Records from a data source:
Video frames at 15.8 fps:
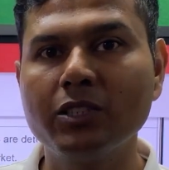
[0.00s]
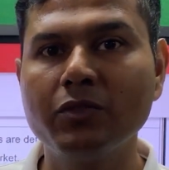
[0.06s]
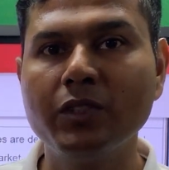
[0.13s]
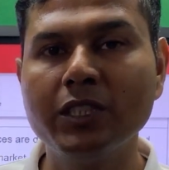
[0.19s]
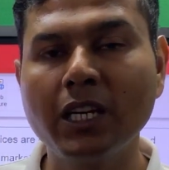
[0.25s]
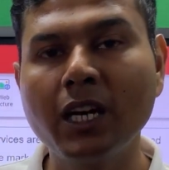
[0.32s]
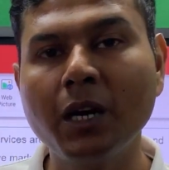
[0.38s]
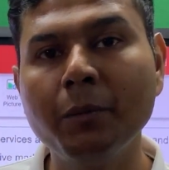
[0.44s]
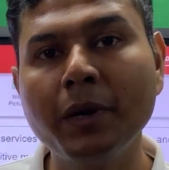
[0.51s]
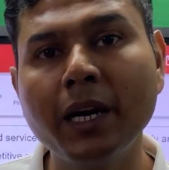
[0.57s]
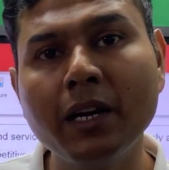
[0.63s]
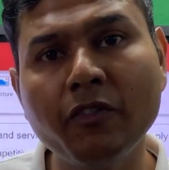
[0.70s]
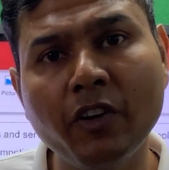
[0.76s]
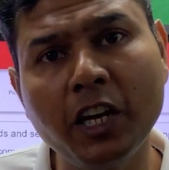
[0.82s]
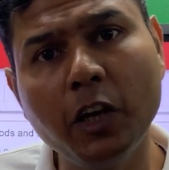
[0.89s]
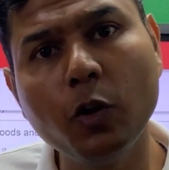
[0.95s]
which are coming at
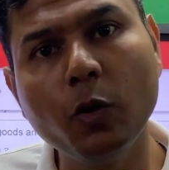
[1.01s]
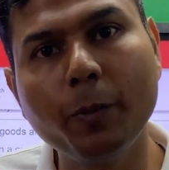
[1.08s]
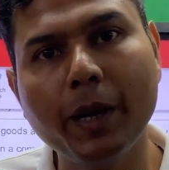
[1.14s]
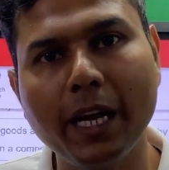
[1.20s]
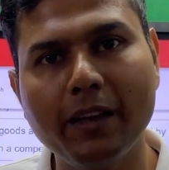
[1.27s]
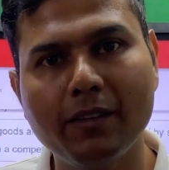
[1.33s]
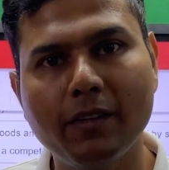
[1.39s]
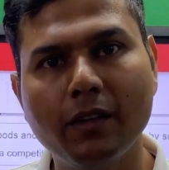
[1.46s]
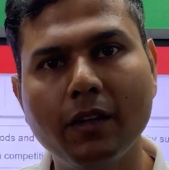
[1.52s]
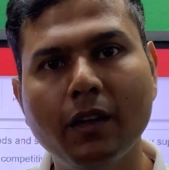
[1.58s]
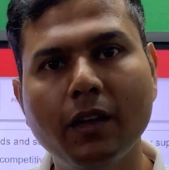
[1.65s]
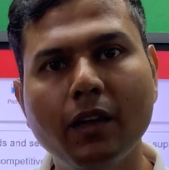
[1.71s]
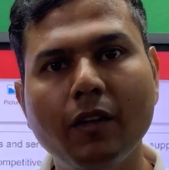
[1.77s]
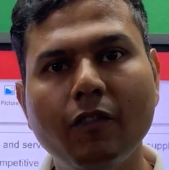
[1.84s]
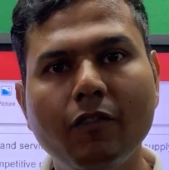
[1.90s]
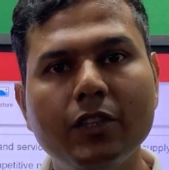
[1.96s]
very low price,
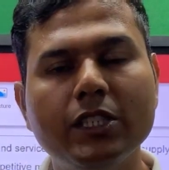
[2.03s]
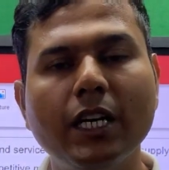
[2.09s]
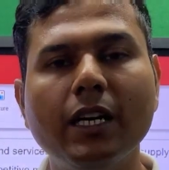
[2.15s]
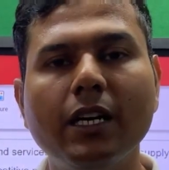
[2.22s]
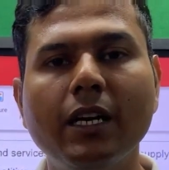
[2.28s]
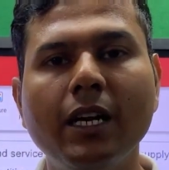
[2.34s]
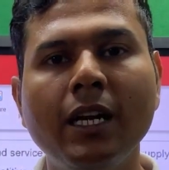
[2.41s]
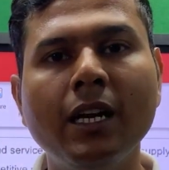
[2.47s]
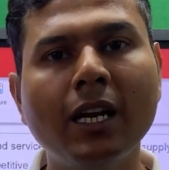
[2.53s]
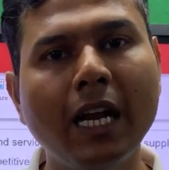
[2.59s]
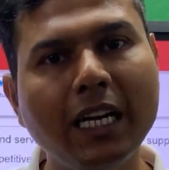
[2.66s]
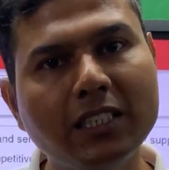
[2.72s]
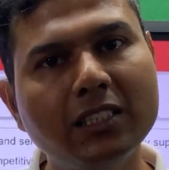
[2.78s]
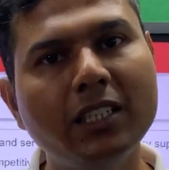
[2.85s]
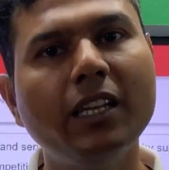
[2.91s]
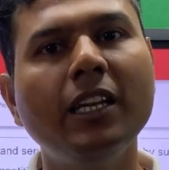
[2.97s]
which are
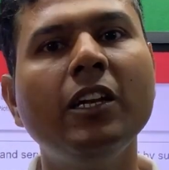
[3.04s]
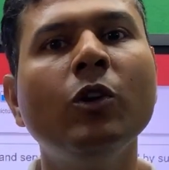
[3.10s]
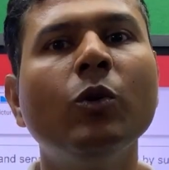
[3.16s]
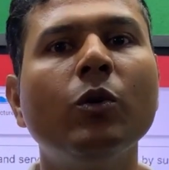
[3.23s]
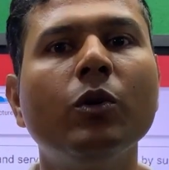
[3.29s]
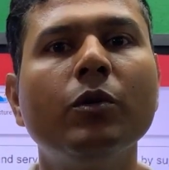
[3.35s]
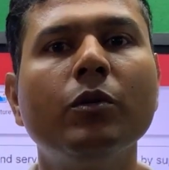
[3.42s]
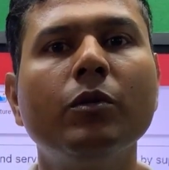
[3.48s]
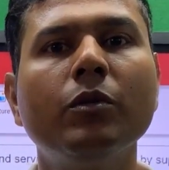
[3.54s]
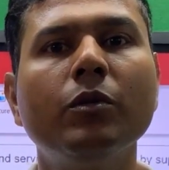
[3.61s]
irrationally low,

■ What the exercise asks
If the data includes images, skip them and copy every line exactly.

■ Answer area
Video frames at 15.8 fps:
[0.00s]
[0.06s]
[0.13s]
[0.19s]
[0.25s]
[0.32s]
[0.38s]
[0.44s]
[0.51s]
[0.57s]
[0.63s]
[0.70s]
[0.76s]
[0.82s]
[0.89s]
[0.95s]
which are coming at
[1.01s]
[1.08s]
[1.14s]
[1.20s]
[1.27s]
[1.33s]
[1.39s]
[1.46s]
[1.52s]
[1.58s]
[1.65s]
[1.71s]
[1.77s]
[1.84s]
[1.90s]
[1.96s]
very low price,
[2.03s]
[2.09s]
[2.15s]
[2.22s]
[2.28s]
[2.34s]
[2.41s]
[2.47s]
[2.53s]
[2.59s]
[2.66s]
[2.72s]
[2.78s]
[2.85s]
[2.91s]
[2.97s]
which are
[3.04s]
[3.10s]
[3.16s]
[3.23s]
[3.29s]
[3.35s]
[3.42s]
[3.48s]
[3.54s]
[3.61s]
irrationally low,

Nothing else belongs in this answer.